Our expert answers 3 Questions
I am currently working on issues related to clinical research study recruitment. At any point in time, the University of Michigan has nearly 2,000 clinical studies underway. Many of these will fail to enroll an adequate number of research participants. This problem is not unique to the U-M; indeed, it is a pervasive national issue. Our team is hoping to understand this problem better and to identify ways of: (1) improving data collection related to clinical research recruitment, (2) helping study coordinators better recruit and retain research participants, and (3) identifying research participants whose participation in particular trials is critical to the success of the trial.

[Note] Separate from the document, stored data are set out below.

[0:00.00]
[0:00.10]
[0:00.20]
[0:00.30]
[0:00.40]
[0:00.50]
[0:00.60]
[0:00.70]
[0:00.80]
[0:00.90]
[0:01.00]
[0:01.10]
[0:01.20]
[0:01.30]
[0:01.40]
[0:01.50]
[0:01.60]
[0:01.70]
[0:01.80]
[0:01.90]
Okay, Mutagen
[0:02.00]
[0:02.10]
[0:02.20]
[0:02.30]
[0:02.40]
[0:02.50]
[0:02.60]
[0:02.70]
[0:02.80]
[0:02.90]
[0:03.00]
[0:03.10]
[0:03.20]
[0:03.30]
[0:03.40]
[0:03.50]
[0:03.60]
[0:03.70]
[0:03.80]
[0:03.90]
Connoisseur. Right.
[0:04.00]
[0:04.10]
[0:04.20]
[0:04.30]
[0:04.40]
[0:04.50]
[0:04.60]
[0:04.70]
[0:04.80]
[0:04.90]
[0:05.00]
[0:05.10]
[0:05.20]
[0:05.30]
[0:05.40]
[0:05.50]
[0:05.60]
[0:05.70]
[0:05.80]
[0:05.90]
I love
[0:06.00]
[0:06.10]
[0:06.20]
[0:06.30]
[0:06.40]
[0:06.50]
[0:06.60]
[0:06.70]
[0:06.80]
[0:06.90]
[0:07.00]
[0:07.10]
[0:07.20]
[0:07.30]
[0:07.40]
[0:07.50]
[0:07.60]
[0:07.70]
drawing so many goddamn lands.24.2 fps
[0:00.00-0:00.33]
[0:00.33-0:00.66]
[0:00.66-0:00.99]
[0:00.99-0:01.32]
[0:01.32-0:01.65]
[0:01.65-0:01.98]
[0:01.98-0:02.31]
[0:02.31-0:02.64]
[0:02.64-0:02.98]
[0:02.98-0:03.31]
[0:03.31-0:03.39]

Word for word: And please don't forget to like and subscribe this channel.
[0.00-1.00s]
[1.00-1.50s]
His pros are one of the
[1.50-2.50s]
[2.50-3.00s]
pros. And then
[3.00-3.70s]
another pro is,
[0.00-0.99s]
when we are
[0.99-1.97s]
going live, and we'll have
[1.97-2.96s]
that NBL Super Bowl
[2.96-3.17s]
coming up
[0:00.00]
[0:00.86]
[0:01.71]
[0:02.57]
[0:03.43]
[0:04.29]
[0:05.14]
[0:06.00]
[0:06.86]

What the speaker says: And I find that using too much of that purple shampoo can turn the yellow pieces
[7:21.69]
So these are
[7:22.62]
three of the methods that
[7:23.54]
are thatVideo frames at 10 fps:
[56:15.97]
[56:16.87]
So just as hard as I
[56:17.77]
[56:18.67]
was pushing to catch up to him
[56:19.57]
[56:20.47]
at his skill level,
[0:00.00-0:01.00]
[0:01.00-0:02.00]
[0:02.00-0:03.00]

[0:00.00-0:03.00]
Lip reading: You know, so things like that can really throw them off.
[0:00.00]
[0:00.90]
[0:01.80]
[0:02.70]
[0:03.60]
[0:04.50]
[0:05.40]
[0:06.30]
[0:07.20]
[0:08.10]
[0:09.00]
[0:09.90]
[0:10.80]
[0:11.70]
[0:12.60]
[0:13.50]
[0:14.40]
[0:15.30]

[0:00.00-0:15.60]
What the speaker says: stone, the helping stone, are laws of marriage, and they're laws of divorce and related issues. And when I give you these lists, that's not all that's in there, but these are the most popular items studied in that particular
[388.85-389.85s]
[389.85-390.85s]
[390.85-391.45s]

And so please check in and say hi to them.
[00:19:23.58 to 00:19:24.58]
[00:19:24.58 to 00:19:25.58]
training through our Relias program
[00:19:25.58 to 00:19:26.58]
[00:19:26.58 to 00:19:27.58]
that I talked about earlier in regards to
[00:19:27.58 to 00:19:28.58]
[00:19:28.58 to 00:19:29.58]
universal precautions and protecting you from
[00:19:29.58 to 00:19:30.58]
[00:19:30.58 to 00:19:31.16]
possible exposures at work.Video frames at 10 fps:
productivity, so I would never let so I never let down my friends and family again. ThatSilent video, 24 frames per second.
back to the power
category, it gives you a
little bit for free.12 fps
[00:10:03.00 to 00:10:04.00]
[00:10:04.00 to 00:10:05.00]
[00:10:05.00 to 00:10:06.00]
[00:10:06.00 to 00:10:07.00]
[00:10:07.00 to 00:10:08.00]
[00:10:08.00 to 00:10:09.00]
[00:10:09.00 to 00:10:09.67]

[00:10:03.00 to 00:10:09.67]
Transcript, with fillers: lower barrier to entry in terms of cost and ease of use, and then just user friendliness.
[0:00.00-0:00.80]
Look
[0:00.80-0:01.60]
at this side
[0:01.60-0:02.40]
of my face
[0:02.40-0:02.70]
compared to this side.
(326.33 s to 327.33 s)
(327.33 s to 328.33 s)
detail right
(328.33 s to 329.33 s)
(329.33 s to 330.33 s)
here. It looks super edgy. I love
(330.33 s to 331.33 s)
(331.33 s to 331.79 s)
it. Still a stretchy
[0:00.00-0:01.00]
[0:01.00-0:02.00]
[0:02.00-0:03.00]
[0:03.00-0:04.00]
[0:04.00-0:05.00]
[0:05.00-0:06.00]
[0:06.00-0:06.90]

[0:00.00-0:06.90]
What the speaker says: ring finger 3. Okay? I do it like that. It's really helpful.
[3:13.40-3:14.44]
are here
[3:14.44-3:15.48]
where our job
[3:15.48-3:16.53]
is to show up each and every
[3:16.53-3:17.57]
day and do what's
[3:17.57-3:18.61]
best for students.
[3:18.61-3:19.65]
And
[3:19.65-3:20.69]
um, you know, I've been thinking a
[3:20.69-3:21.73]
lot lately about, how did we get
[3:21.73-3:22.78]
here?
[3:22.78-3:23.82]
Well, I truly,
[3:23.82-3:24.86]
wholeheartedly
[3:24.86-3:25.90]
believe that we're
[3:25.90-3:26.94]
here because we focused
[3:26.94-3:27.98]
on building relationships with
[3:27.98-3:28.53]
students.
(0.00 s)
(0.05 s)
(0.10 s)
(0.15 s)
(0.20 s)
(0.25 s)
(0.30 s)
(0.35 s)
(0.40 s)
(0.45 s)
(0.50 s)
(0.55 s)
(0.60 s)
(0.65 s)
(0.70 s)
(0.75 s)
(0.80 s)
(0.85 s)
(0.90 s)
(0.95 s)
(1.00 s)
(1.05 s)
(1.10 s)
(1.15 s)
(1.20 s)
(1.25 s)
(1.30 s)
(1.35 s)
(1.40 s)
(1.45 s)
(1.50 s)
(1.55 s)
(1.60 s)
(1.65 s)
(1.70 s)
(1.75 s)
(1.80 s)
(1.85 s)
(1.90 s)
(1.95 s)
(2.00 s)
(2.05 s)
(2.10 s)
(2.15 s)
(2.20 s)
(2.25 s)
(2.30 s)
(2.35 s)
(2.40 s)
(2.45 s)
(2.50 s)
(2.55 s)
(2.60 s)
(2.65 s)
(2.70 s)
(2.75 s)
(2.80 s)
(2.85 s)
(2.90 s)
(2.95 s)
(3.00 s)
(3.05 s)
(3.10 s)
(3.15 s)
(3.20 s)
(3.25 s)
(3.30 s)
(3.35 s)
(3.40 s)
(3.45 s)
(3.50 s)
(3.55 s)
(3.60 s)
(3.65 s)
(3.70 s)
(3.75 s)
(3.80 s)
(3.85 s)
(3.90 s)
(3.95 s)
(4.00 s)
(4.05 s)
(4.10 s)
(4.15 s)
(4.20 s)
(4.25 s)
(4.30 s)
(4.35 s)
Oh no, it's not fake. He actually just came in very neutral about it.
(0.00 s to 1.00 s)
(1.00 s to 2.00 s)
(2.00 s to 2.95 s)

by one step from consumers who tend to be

The key implication of this work for health care is that researchers will be better able to identify eligibility criteria that will enable them to recruit research participants for their studies, more clinical studies will be successful, and the clinical research enterprise will be more efficient and effective.
The United States spends billions of dollars each year on clinical research. Many of these clinical research studies are peer-reviewed, funded by the federal government, and have high scientific and medical importance. Nevertheless, many do not attract sufficient research participants to complete the studies in question. Improved recruitment and retention strategies, coupled with the early identification of studies unlikely to recruit sufficient research participants under the proposed eligibility criteria, will allow a higher proportion of the funded studies to be successful. This will lead to a more efficient use of scarce resources and improved health care. On a personal level, there are many opportunities for interesting data analysis and for the use of optimization to improve the recruitment process.